### [What is expected]
Return the lines beginning at the one that contains "[12:32.14-12:32.39]" and running to the end of the records, exactly and with nothing else. Omit pictures.

------------------------------------------------------------

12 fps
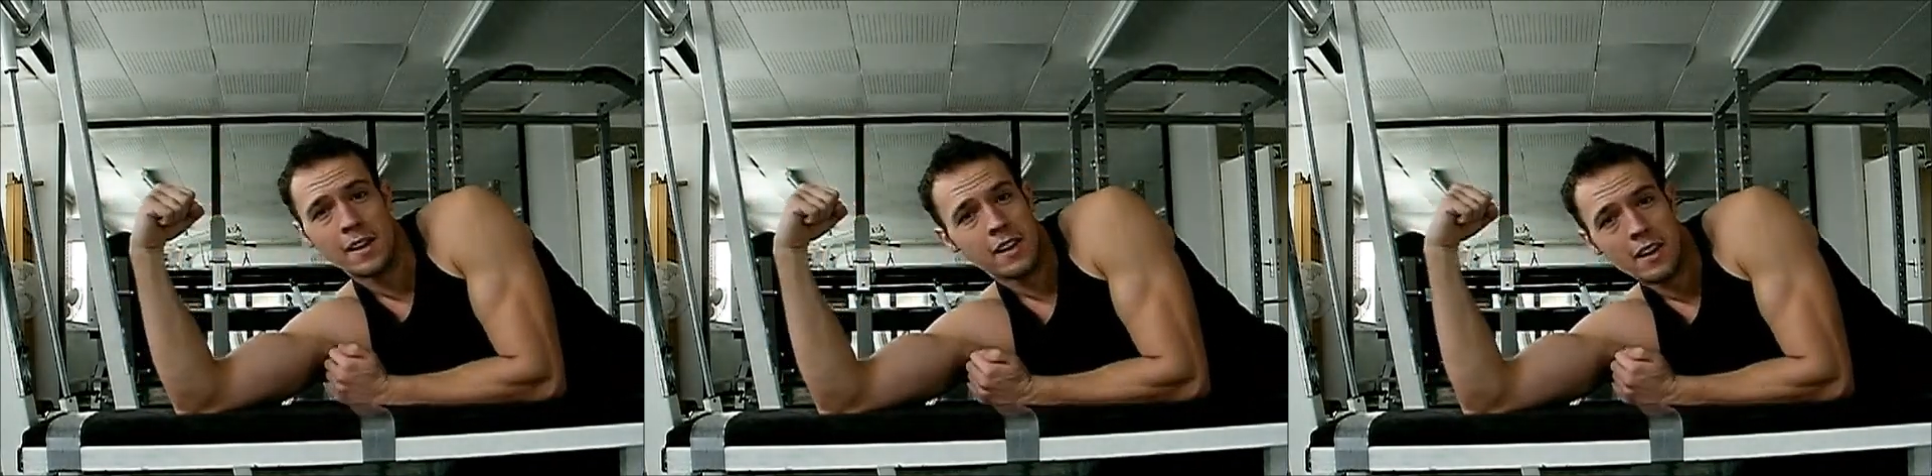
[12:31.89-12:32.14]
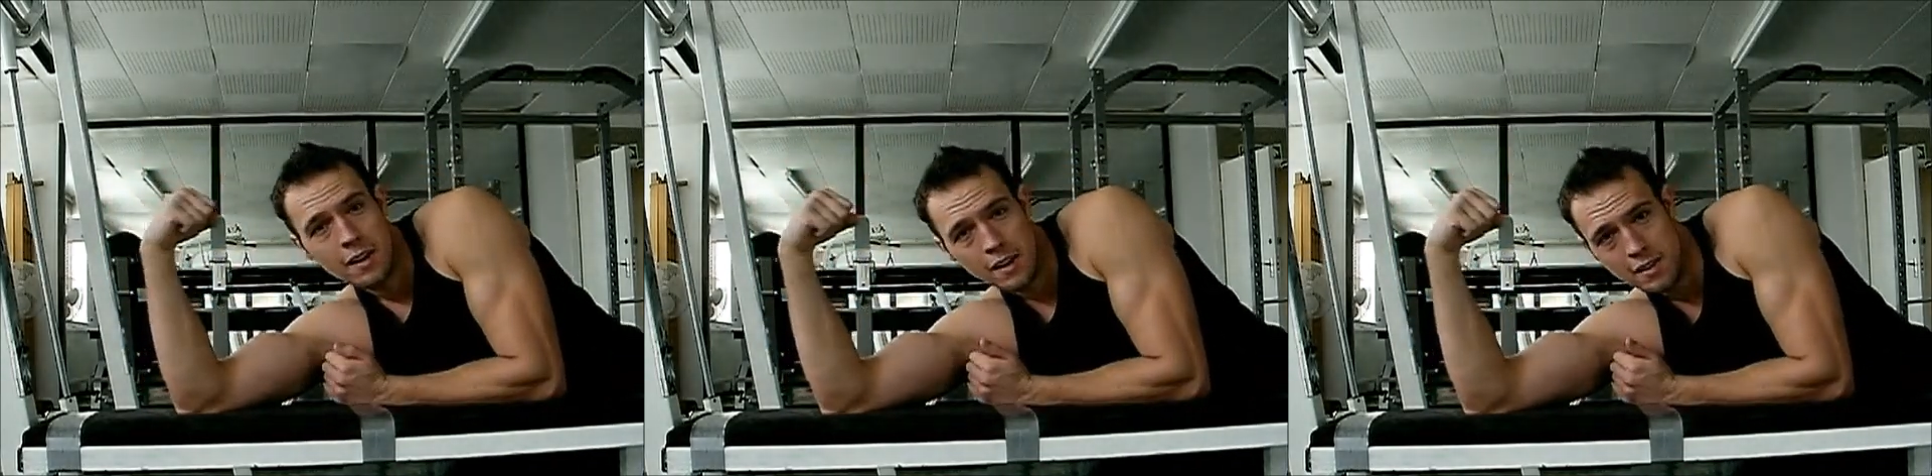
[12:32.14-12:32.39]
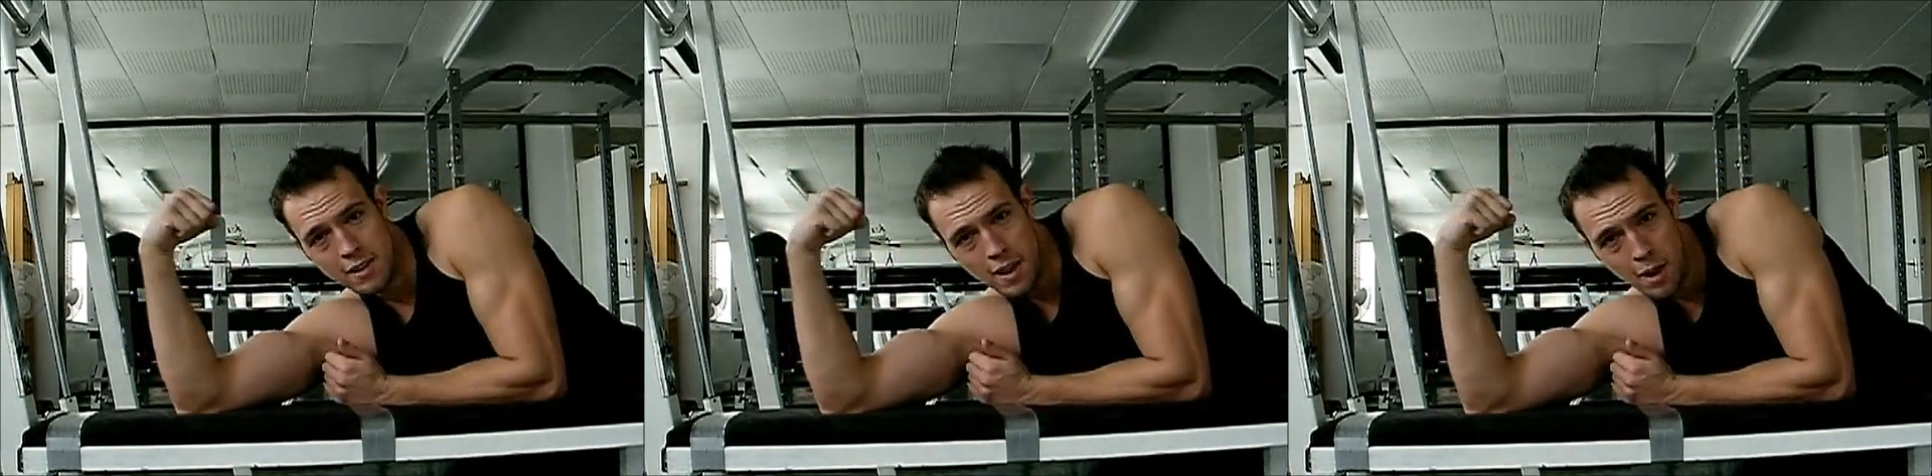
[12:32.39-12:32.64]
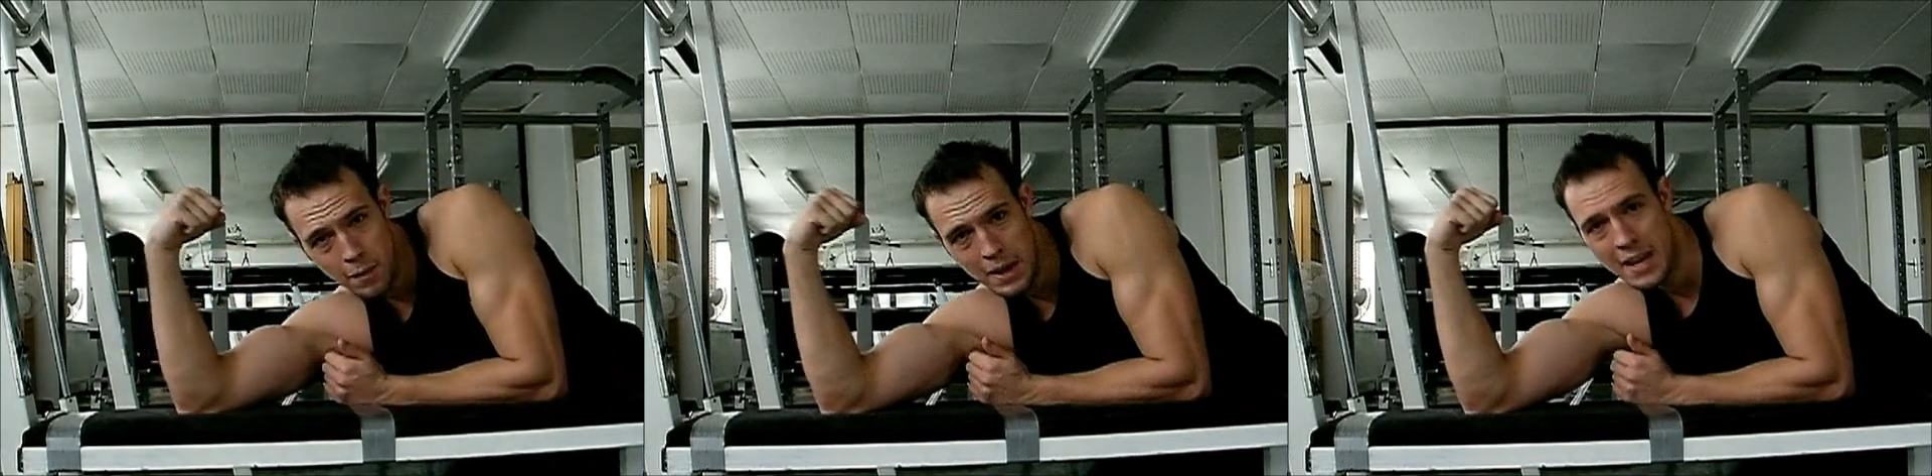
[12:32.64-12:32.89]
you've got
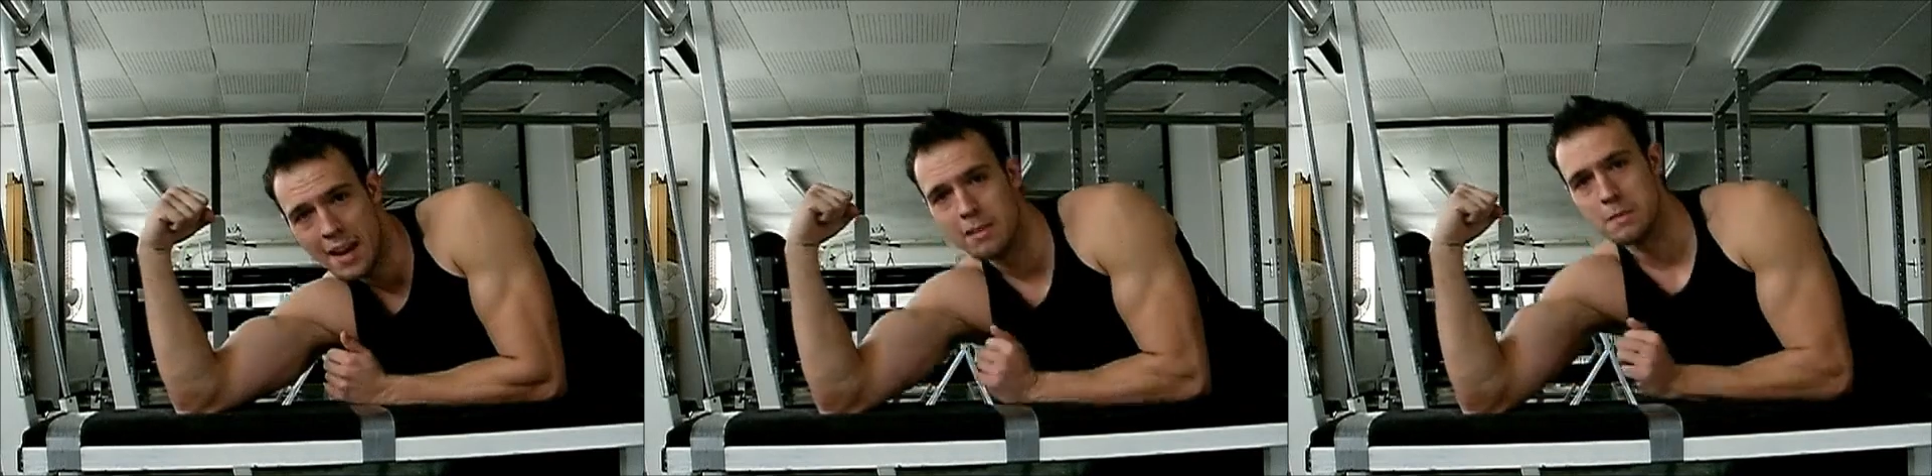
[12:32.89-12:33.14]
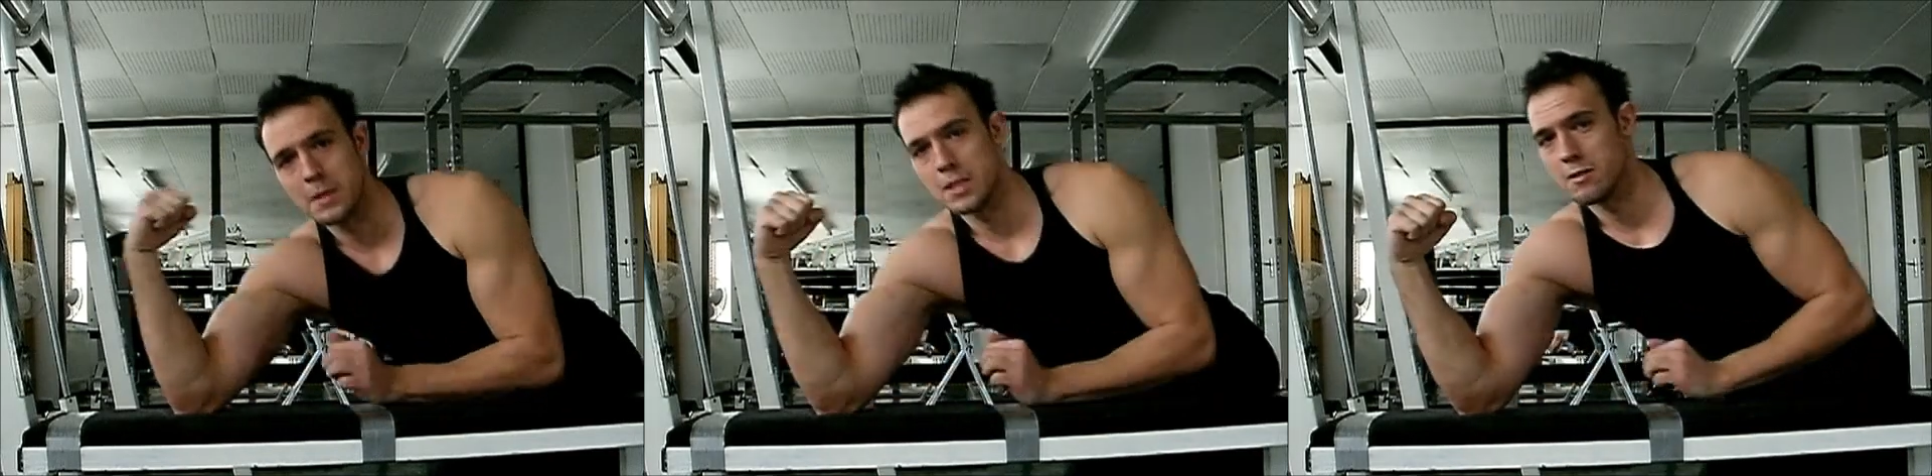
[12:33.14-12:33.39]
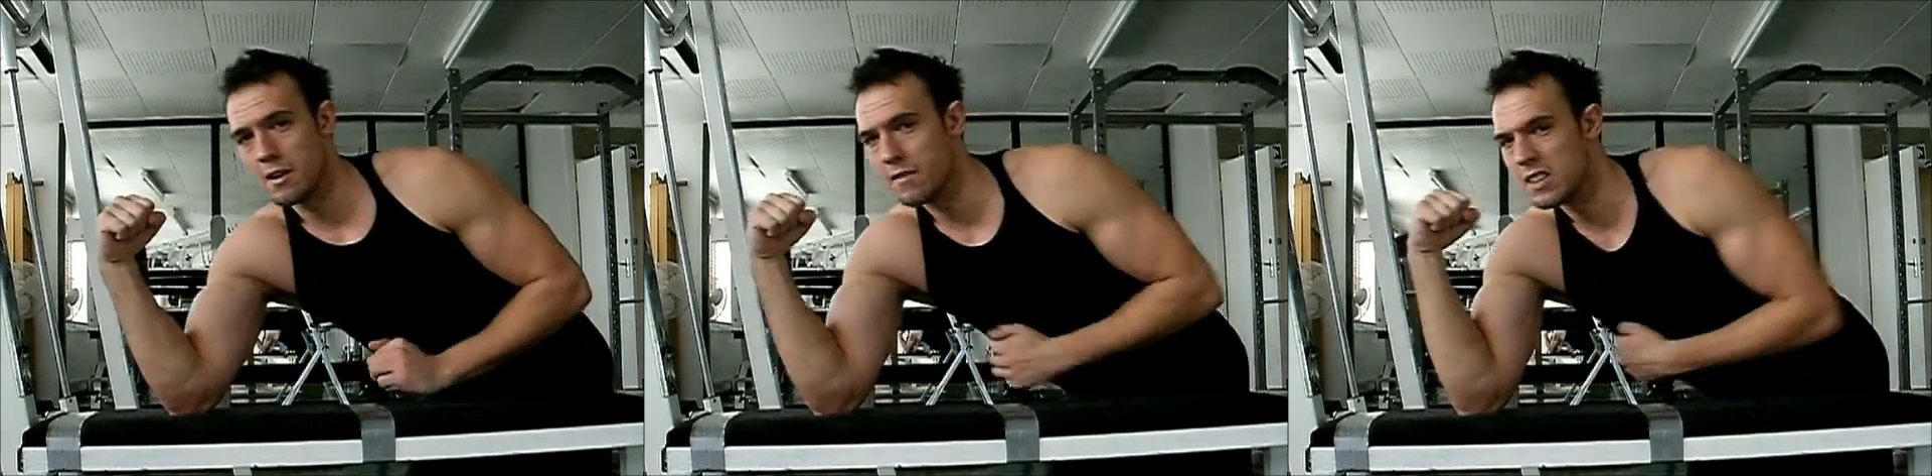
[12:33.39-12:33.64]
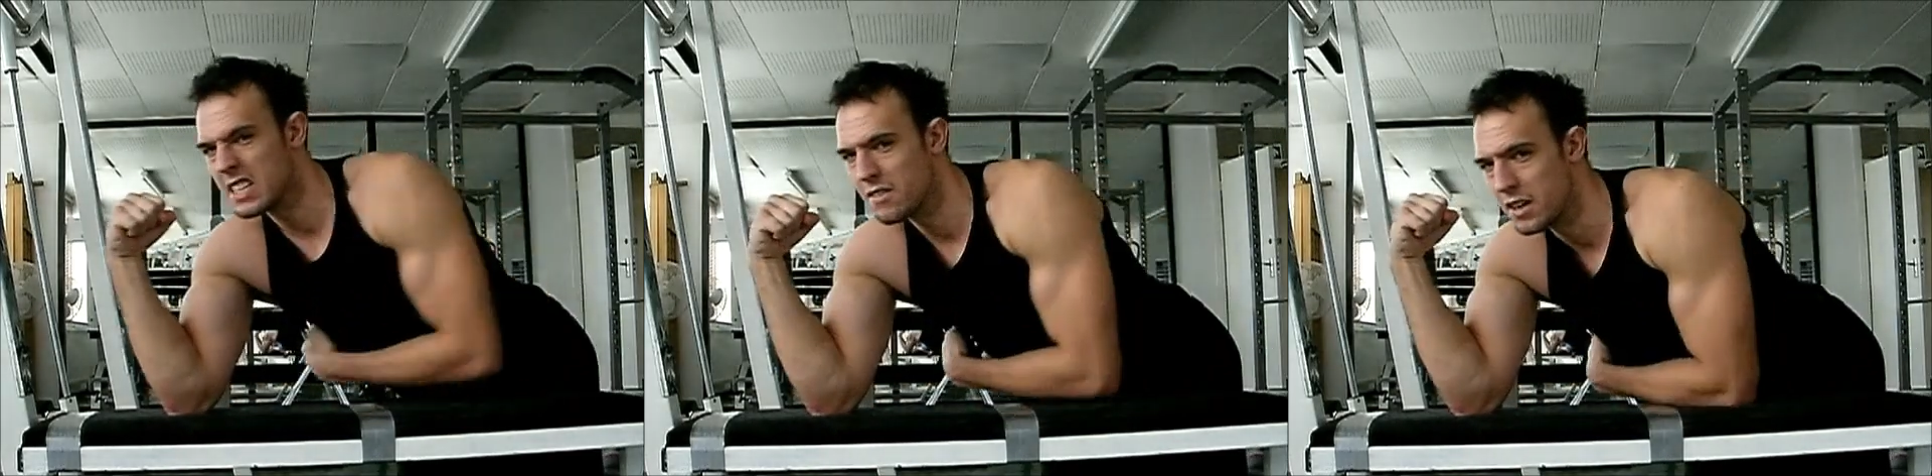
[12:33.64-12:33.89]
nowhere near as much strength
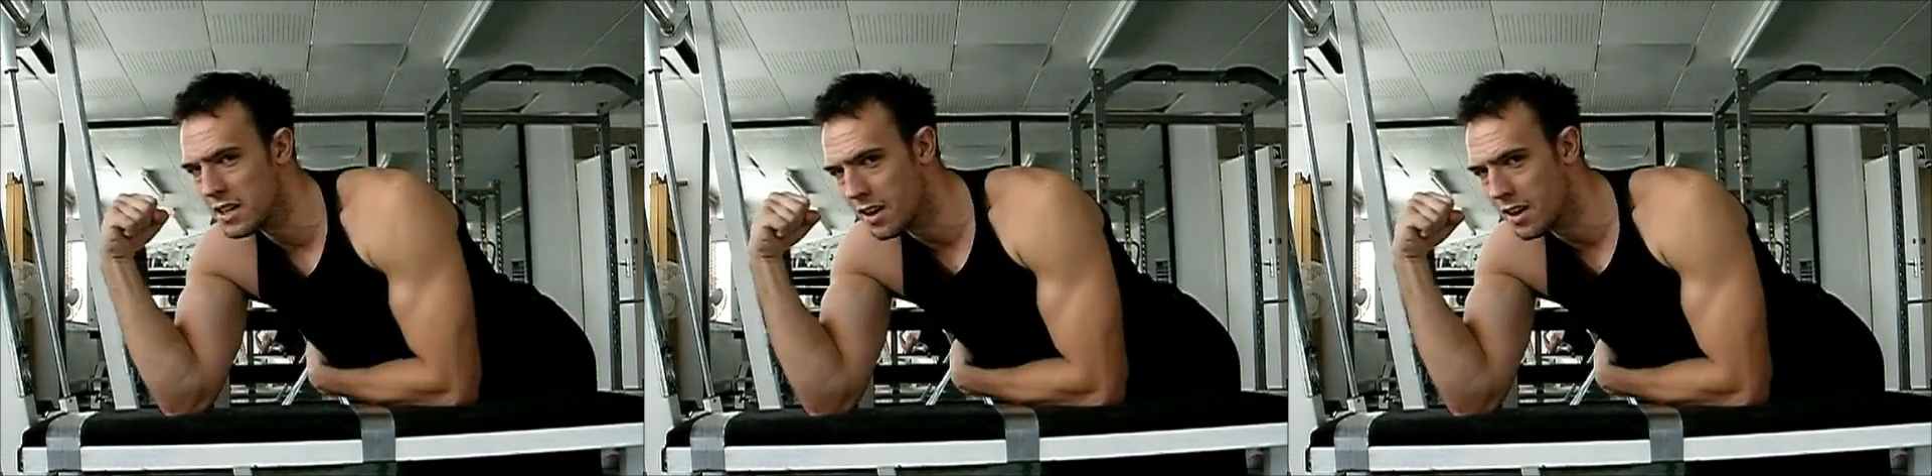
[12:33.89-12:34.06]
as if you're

------------------------------------------------------------

### [Reply to the task]
[12:32.14-12:32.39]
[12:32.39-12:32.64]
[12:32.64-12:32.89]
you've got
[12:32.89-12:33.14]
[12:33.14-12:33.39]
[12:33.39-12:33.64]
[12:33.64-12:33.89]
nowhere near as much strength
[12:33.89-12:34.06]
as if you're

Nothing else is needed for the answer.